Export Data to Parquet File Using Record Block - MATLAB & Simulink (original) (raw)

When you log data using a Record block, you can chose to log data to the workspace, a file, or both. One file type that you can record data to is a Parquet file. Parquet is an open-source file format with efficient compression and encoding of column-oriented data that is often used when processing big data.

Use the Record block to log scalar and multidimensional data from a signal, message, bus, or array of buses to a Parquet file. The Record block also supports logging variable-size signals, but does not support visualizing or logging variable-size signals to a Parquet file. Use the Record block to log real and complex data of any built-in data type or user-defined data types such as buses, enumerations, and fixed-point data.

To log data to a Parquet file, double-click the Record block. Click theRecord To File button arrow. From this menu, select and set the file type to*.parquet. By default, the filename isrecording.parquet, and the file is saved in the local folder. You can also select to change other options specific to Parquet files, such as the compression style, time column configuration, and row group options.

The Record To File menu expanded in the Record block.

You can also configure the Record block to log data to a Parquet file programmatically using the set_param function. First, set theRecord block to record to a file. Then, specify the name of the Parquet file.

set_param("MyModel/Record","RecordToFile","on","FileName","myRecording.parquet")

Once the Record block is configured to record data to a Parquet file, you can also use the set_param function to set other Parquet file options, such as the compression style.

set_param("MyModel/Record","ParquetCompression","compact")

You can log data to a Parquet file using normal, accelerator, and rapid accelerator mode simulations. All signals connected to the Record block are written to the Parquet file when the simulation is paused or stopped. By default, when you record data to a Parquet file, the Record block stores all logged metadata associated with the Simulink® simulation in a JSON sidecar. The sidecar contains information such as the block path, port index, and sample time.

The Record block supports logging some data types that are not supported by a Parquet file. Most data types, such as double, int, orstring, do not change when the Record block saves data to a Parquet file. This table shows the data types supported by the Record block and how that data is represented when saved to a Parquet file.
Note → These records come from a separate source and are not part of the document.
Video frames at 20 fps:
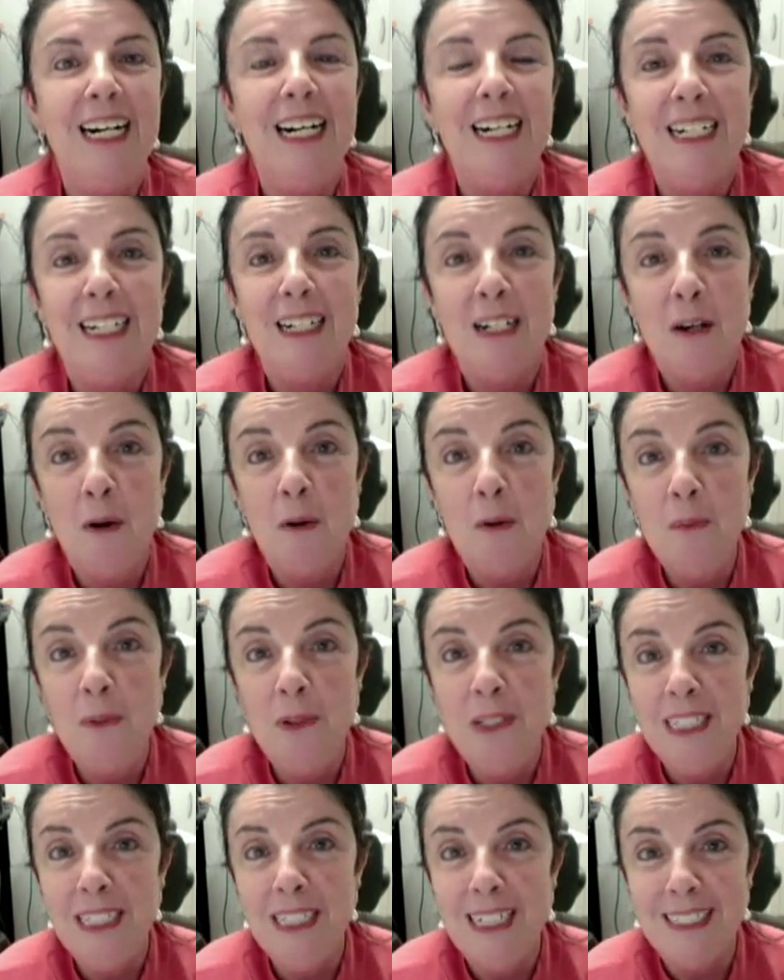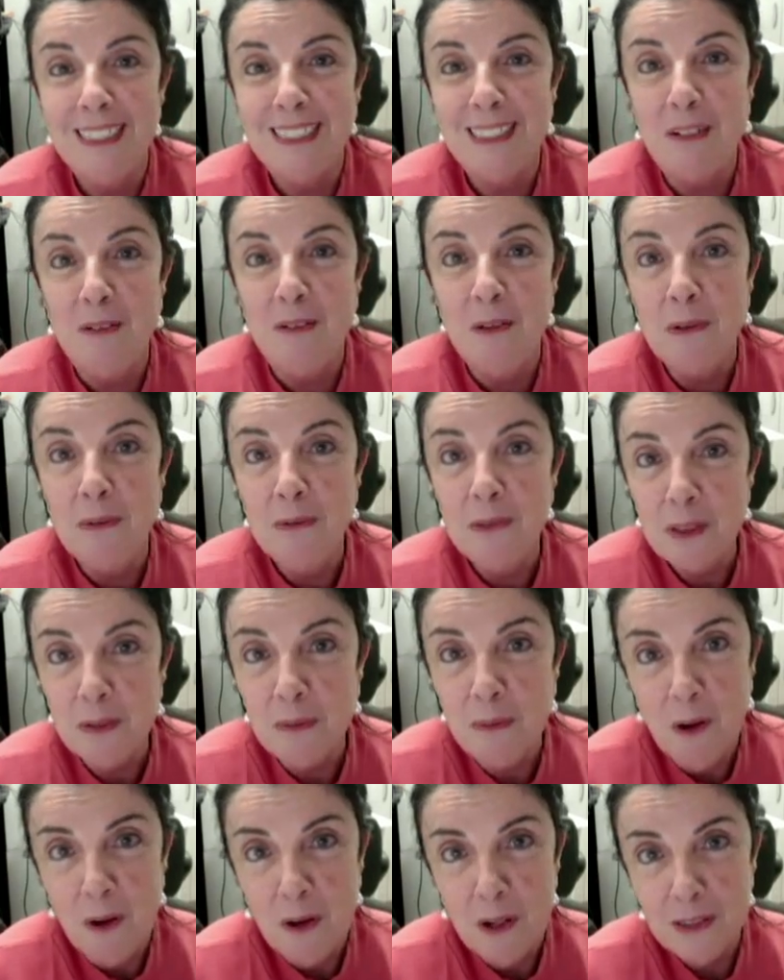a comunicação com os
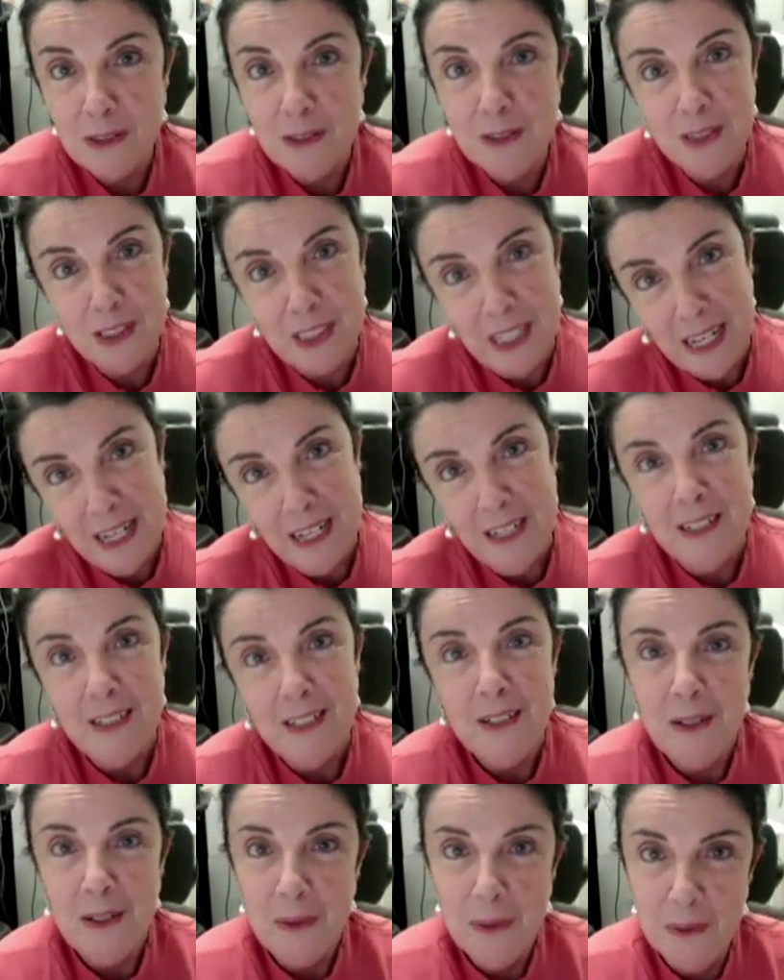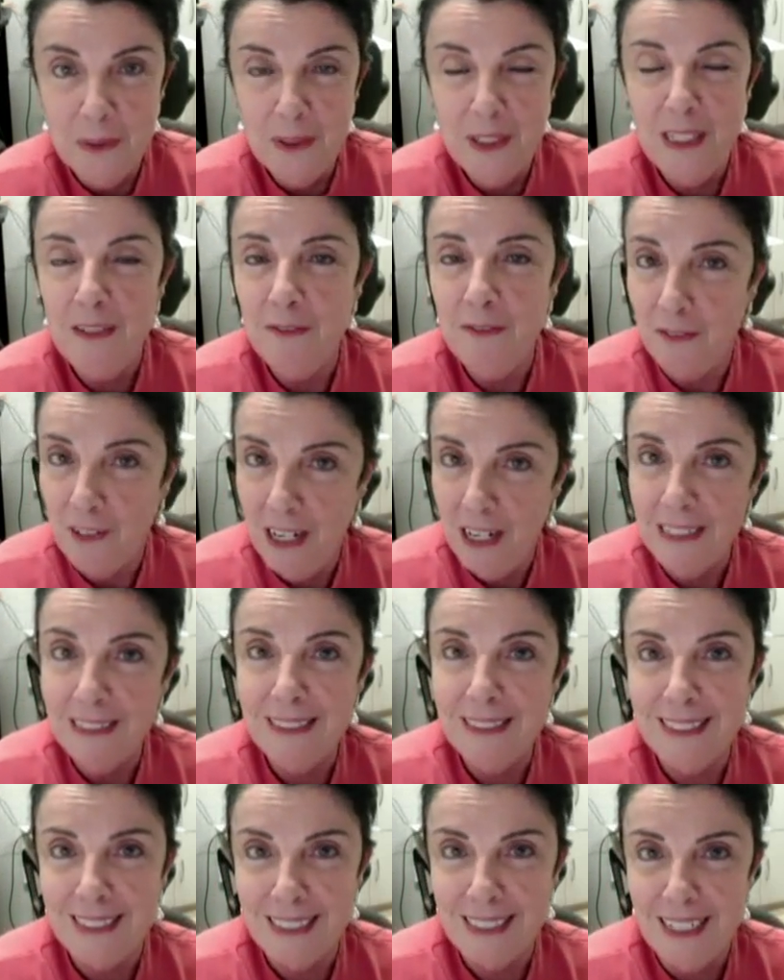mortos é o que
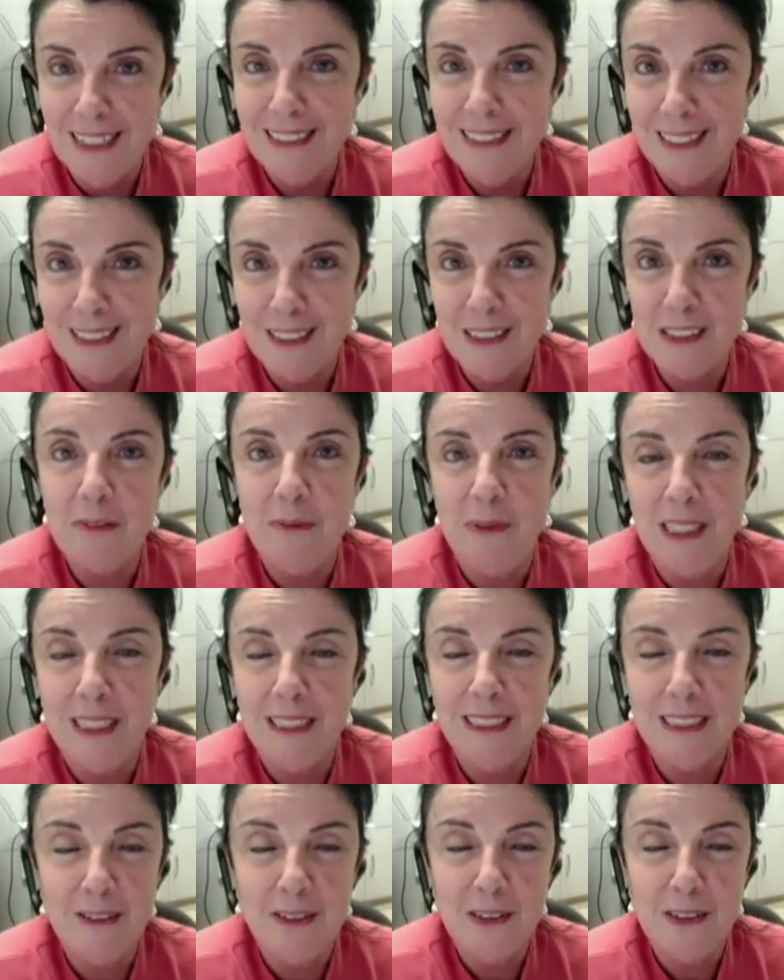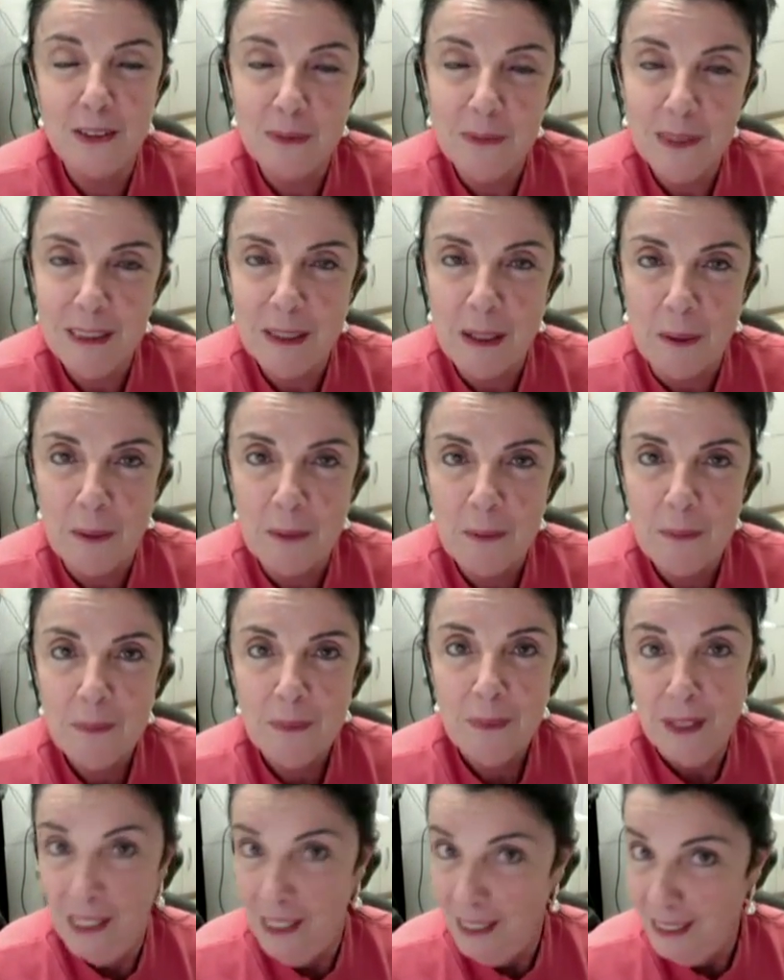faz a transcomunicação instrumental,
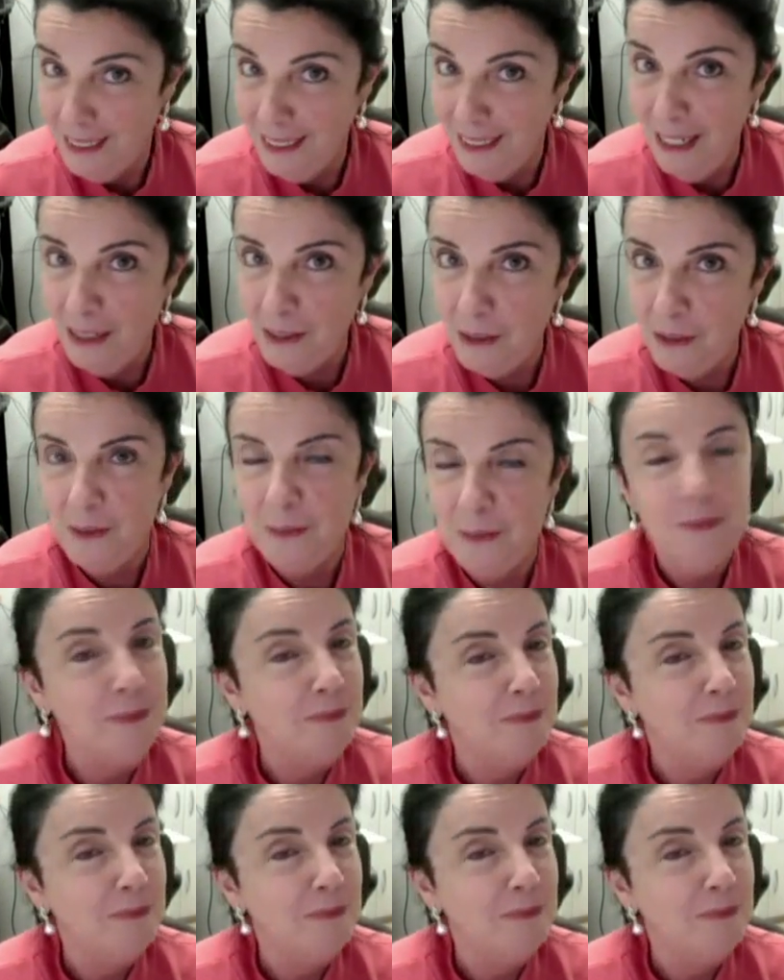certo?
Simulink Data Type Parquet File Logical Data Type
double double
single single
int8 int8
int16 int16
int32 int32
int64 int64
uint8 uint8
uint16 uint16
uint32 uint32
uint64 uint64
string string
Boolean Boolean
half double
fixed point double (fixed-point data is stored in the JSON sidecar)
enum int32
image Data type of underlying image data
datetime double representation of epoch time

For more information about Parquet file data types, see Apache Parquet Data Type Mappings.

How the Record block formats data in the Parquet file depends on the type of signal being recorded. This table shows how each type of Simulink signal is recorded in the Parquet file.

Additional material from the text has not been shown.